== Exercise requirements ==
Each entry is to be retyped exactly as it appears, and each image is to be dropped.

== Given data ==
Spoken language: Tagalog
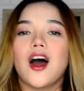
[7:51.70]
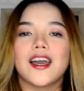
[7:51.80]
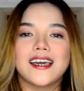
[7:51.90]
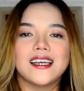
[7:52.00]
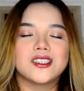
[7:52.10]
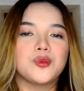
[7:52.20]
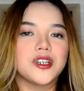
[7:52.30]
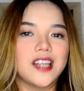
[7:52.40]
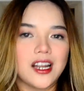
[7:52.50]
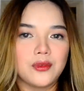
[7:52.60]
Okay guys,
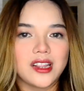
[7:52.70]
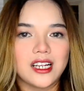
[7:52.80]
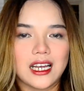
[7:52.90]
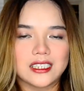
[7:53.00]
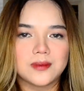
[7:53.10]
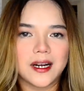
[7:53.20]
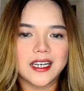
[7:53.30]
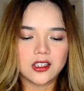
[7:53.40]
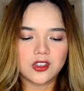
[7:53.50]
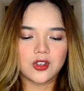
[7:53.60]
we're done with the last
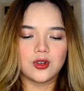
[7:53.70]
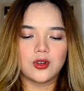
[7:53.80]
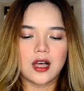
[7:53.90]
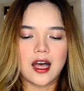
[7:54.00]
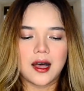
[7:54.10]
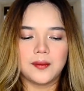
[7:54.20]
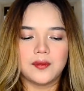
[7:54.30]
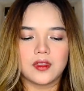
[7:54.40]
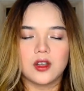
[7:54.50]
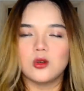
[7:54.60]
part. So,
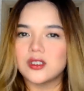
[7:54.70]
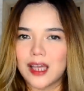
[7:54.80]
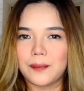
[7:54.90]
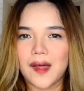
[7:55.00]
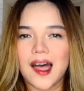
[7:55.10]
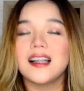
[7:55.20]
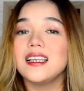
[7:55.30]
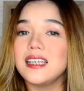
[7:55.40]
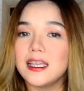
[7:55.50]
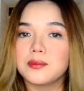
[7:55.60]
um,
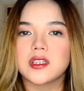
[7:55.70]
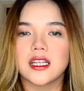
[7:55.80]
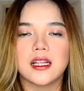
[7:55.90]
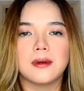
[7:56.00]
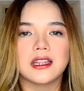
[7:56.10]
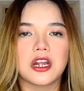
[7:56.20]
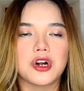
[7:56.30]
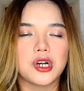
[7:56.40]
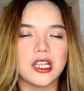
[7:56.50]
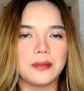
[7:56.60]
usapang lipstick naman
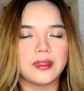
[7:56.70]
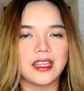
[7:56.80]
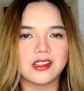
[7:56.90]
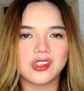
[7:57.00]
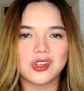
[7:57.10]
tayo or lip tint.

== Written response ==
Spoken language: Tagalog
[7:51.70]
[7:51.80]
[7:51.90]
[7:52.00]
[7:52.10]
[7:52.20]
[7:52.30]
[7:52.40]
[7:52.50]
[7:52.60]
Okay guys,
[7:52.70]
[7:52.80]
[7:52.90]
[7:53.00]
[7:53.10]
[7:53.20]
[7:53.30]
[7:53.40]
[7:53.50]
[7:53.60]
we're done with the last
[7:53.70]
[7:53.80]
[7:53.90]
[7:54.00]
[7:54.10]
[7:54.20]
[7:54.30]
[7:54.40]
[7:54.50]
[7:54.60]
part. So,
[7:54.70]
[7:54.80]
[7:54.90]
[7:55.00]
[7:55.10]
[7:55.20]
[7:55.30]
[7:55.40]
[7:55.50]
[7:55.60]
um,
[7:55.70]
[7:55.80]
[7:55.90]
[7:56.00]
[7:56.10]
[7:56.20]
[7:56.30]
[7:56.40]
[7:56.50]
[7:56.60]
usapang lipstick naman
[7:56.70]
[7:56.80]
[7:56.90]
[7:57.00]
[7:57.10]
tayo or lip tint.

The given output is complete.